I'm staring at a bowl of obusera (don't ask) and dreaming of the drunken spaghetti we had in Florence when Mom and He Who Will Not Be Mentioned dragged us around Italy. In August. You lost your retainer. I practically lost my mind. But we had that spaghetti. Insert orgasmic emoticon here. And of course thinking of Florence makes me think of you. Have you gone back to that place? I looked it up for you (because that's what big brothers are for!) and it's called Osteria de' Benci, in case you get a hankering. Mwirima, my favorite silverback, wandered into the souvenir shop today, scaring the shit out of the family from Michigan. Definitely the highlight of my day. If you actually wrote me back for a change, that would trump Mwirima's appearance.

Love, Wills

Maggie smiled. She could picture Will checking for typos and punctuation errors before he hit Send. She had tried to explain to him that you don't write an email the same way you write a letter, reminding him that salutations and signoffs aren't necessary.

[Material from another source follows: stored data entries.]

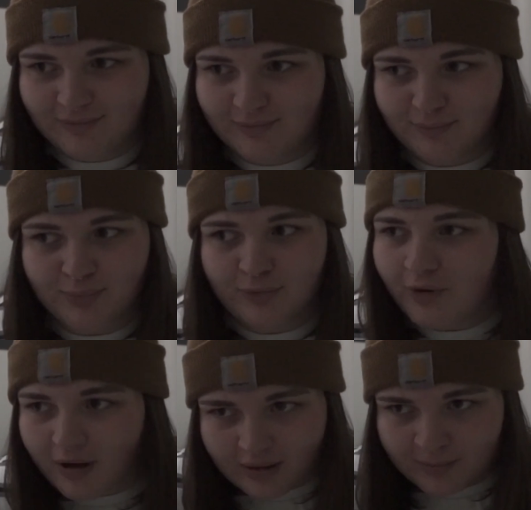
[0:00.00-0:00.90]

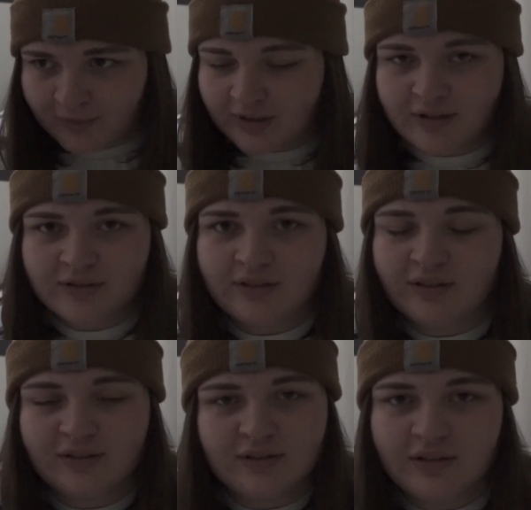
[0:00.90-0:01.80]
brought up for years and
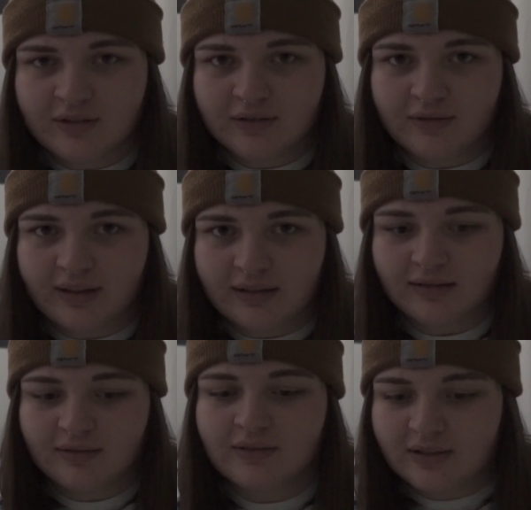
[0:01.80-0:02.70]
years and years, like,
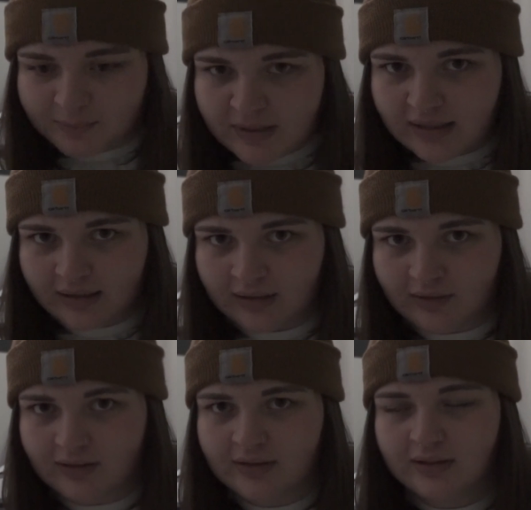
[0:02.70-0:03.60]
to speak
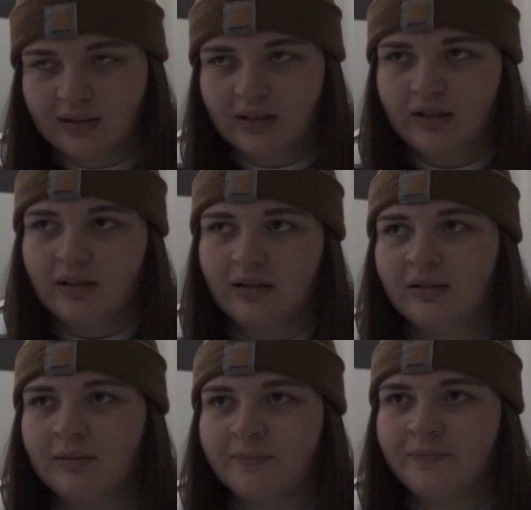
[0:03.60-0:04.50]
English.
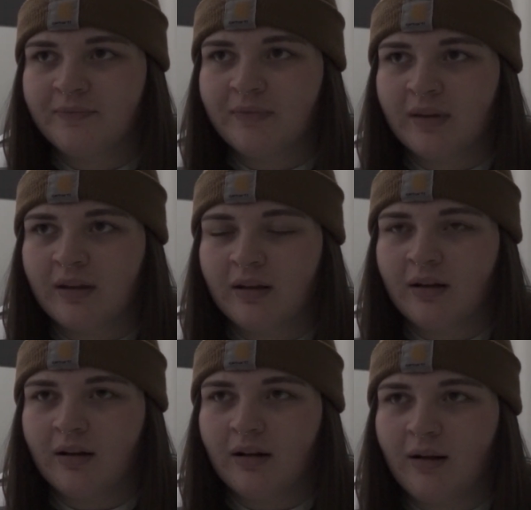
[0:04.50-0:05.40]

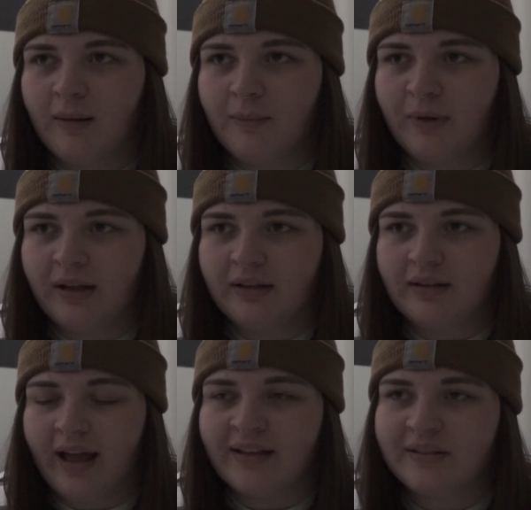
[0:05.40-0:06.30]
But
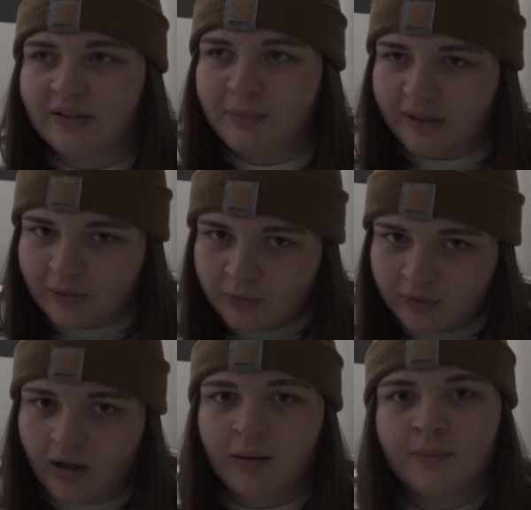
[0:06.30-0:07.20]
as somebody who
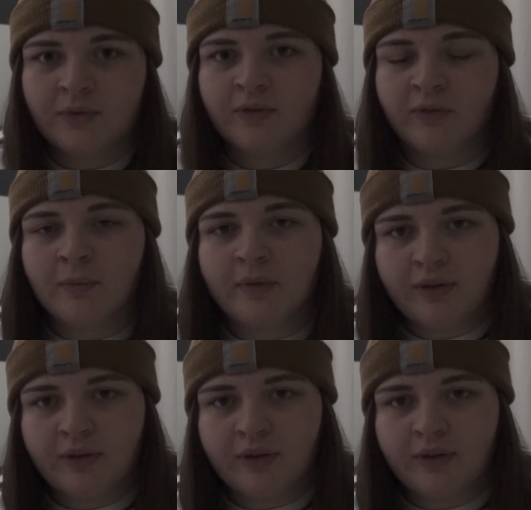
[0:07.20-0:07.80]
comes from the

She would tease him about this, if she answered him, which she probably wouldn't because what could she possibly say to him? That oh by the way, I left school and I'm being kept by an old dude in Paris? And also, I've developed quite a taste for heroin? How are your gorillas?

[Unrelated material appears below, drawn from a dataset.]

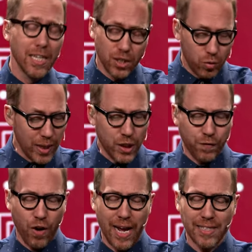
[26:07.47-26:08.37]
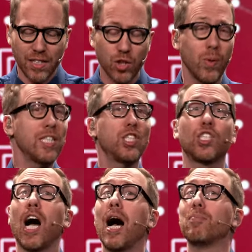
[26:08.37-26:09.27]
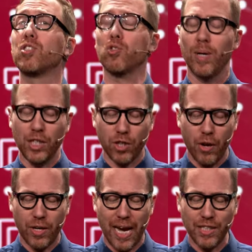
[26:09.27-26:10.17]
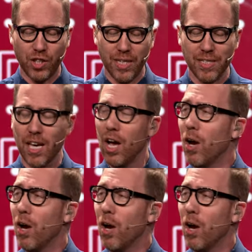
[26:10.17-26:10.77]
switch friends, switch jobs, switch locations,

How could such opposite people come from the same gene pool? Will was cursed with being overly responsible, too neat, too cautious, a worrier. Maggie lost things, all the time—keys, cell phones, her passport, her wallet. She courted trouble, always falling for the wrong guys, taking too many risks, experimenting with things Will, three years older, still hadn't tried. Maggie had bungee jumped and hitchhiked and dropped acid. She'd most definitely had sex with more people than he had, which wasn't hard since he'd only been with Sally Greer, his college girlfriend.